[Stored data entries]

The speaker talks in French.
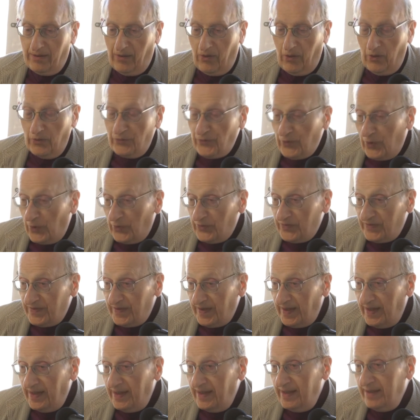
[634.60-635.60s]
En
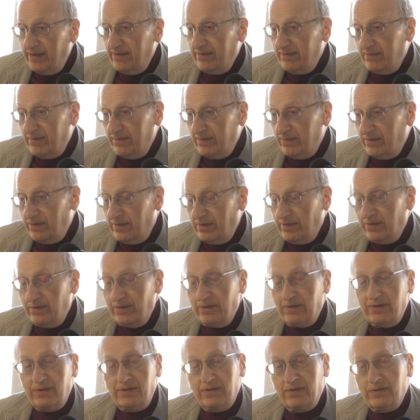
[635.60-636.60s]
français,
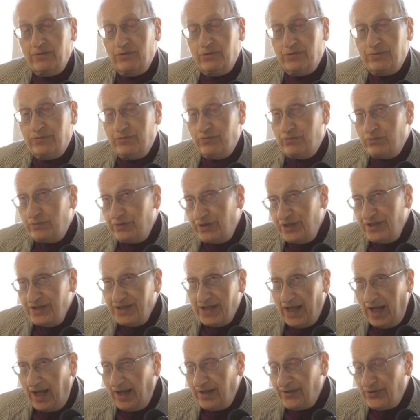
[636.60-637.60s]
je vous
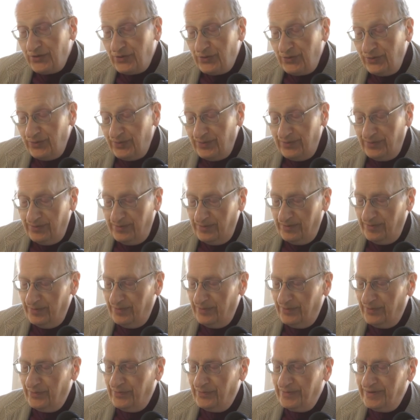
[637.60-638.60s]
signale, une,
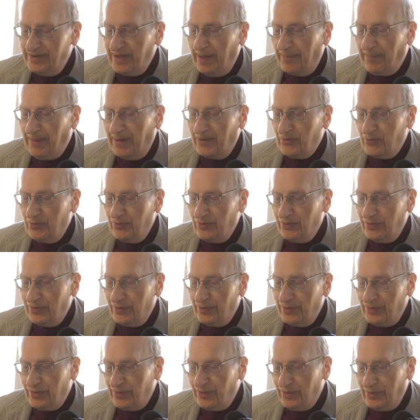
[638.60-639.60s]
on, a pas toujours,
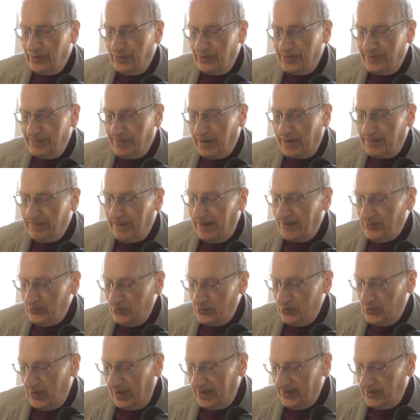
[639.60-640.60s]
on, ne prête pas
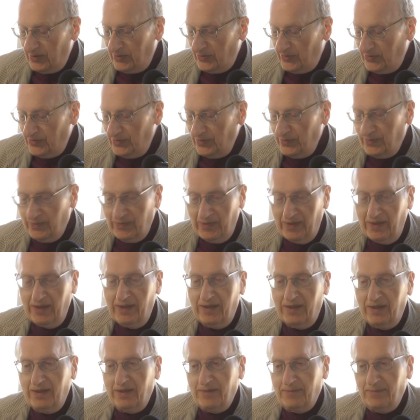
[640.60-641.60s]
toujours attention,
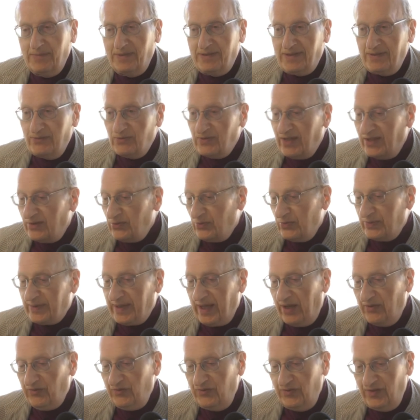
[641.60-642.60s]
mais si vous êtes au
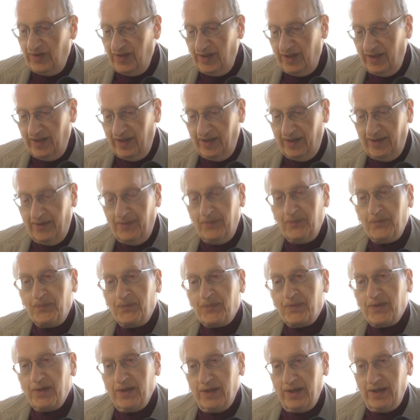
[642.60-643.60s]
café
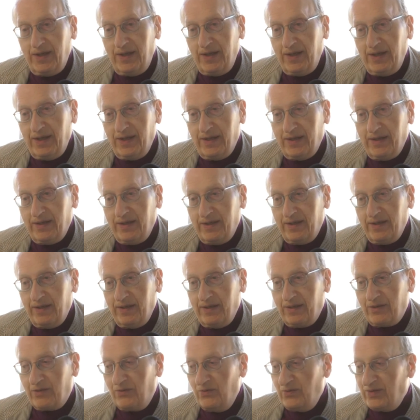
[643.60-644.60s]
et
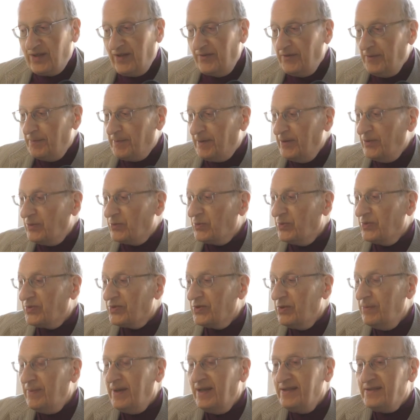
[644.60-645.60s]
euh, que vous avez pris une
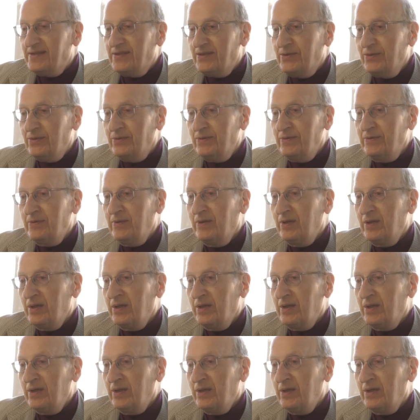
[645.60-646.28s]
consommation,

- Action item: What is needed is every record above printed exactly, with no pictures.

- Exercise result:
The speaker talks in French.
[634.60-635.60s]
En
[635.60-636.60s]
français,
[636.60-637.60s]
je vous
[637.60-638.60s]
signale, une,
[638.60-639.60s]
on, a pas toujours,
[639.60-640.60s]
on, ne prête pas
[640.60-641.60s]
toujours attention,
[641.60-642.60s]
mais si vous êtes au
[642.60-643.60s]
café
[643.60-644.60s]
et
[644.60-645.60s]
euh, que vous avez pris une
[645.60-646.28s]
consommation,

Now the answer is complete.